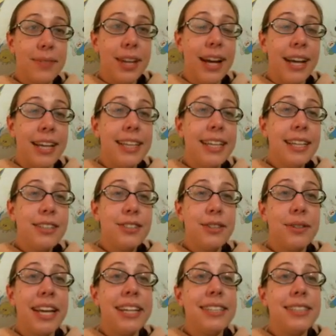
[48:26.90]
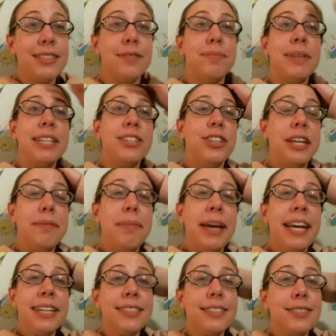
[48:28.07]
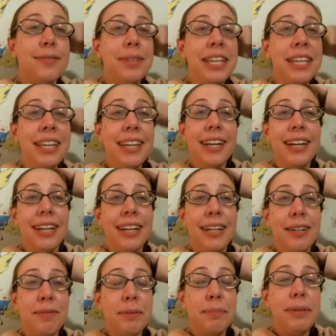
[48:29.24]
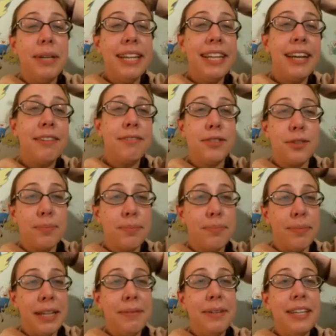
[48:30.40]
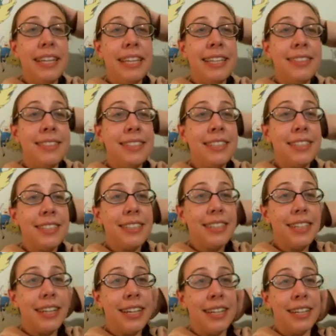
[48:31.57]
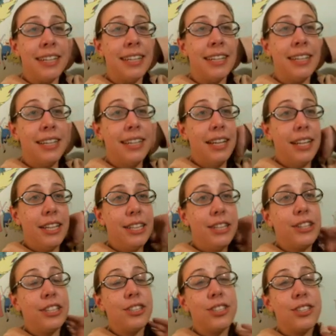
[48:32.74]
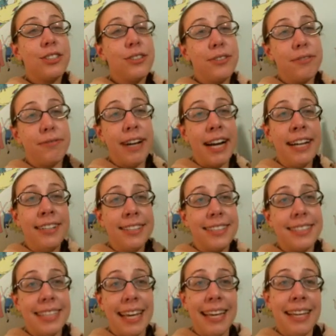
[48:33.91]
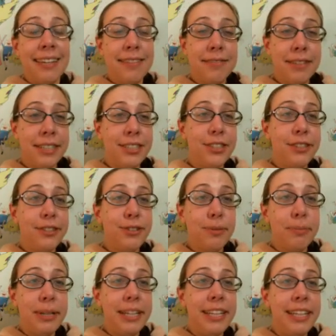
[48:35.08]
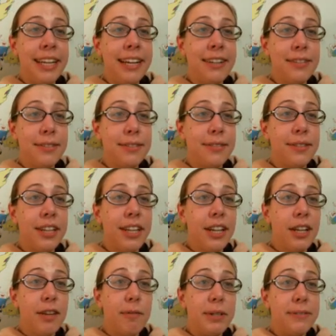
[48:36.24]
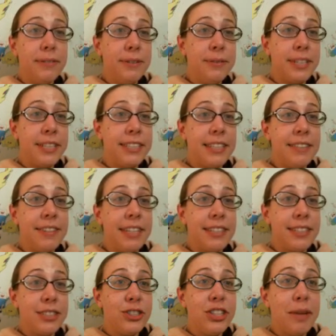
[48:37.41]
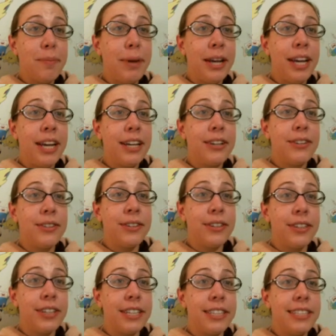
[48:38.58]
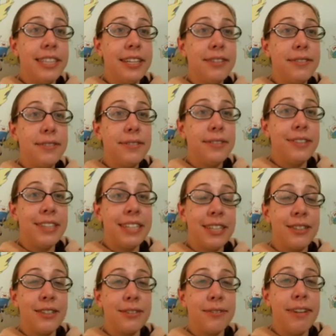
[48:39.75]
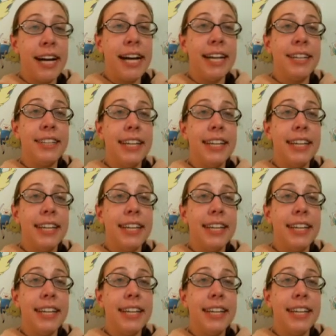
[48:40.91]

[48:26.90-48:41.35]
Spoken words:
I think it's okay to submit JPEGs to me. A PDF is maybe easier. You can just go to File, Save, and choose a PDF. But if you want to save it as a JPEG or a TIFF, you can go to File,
....
> **EXERCISE OBJECTIVE**:
Transcribe all of the material exactly, leaving out whatever pictures it contains.

> **TASK RESULT**:
[48:26.90]
[48:28.07]
[48:29.24]
[48:30.40]
[48:31.57]
[48:32.74]
[48:33.91]
[48:35.08]
[48:36.24]
[48:37.41]
[48:38.58]
[48:39.75]
[48:40.91]

[48:26.90-48:41.35]
Spoken words:
I think it's okay to submit JPEGs to me. A PDF is maybe easier. You can just go to File, Save, and choose a PDF. But if you want to save it as a JPEG or a TIFF, you can go to File,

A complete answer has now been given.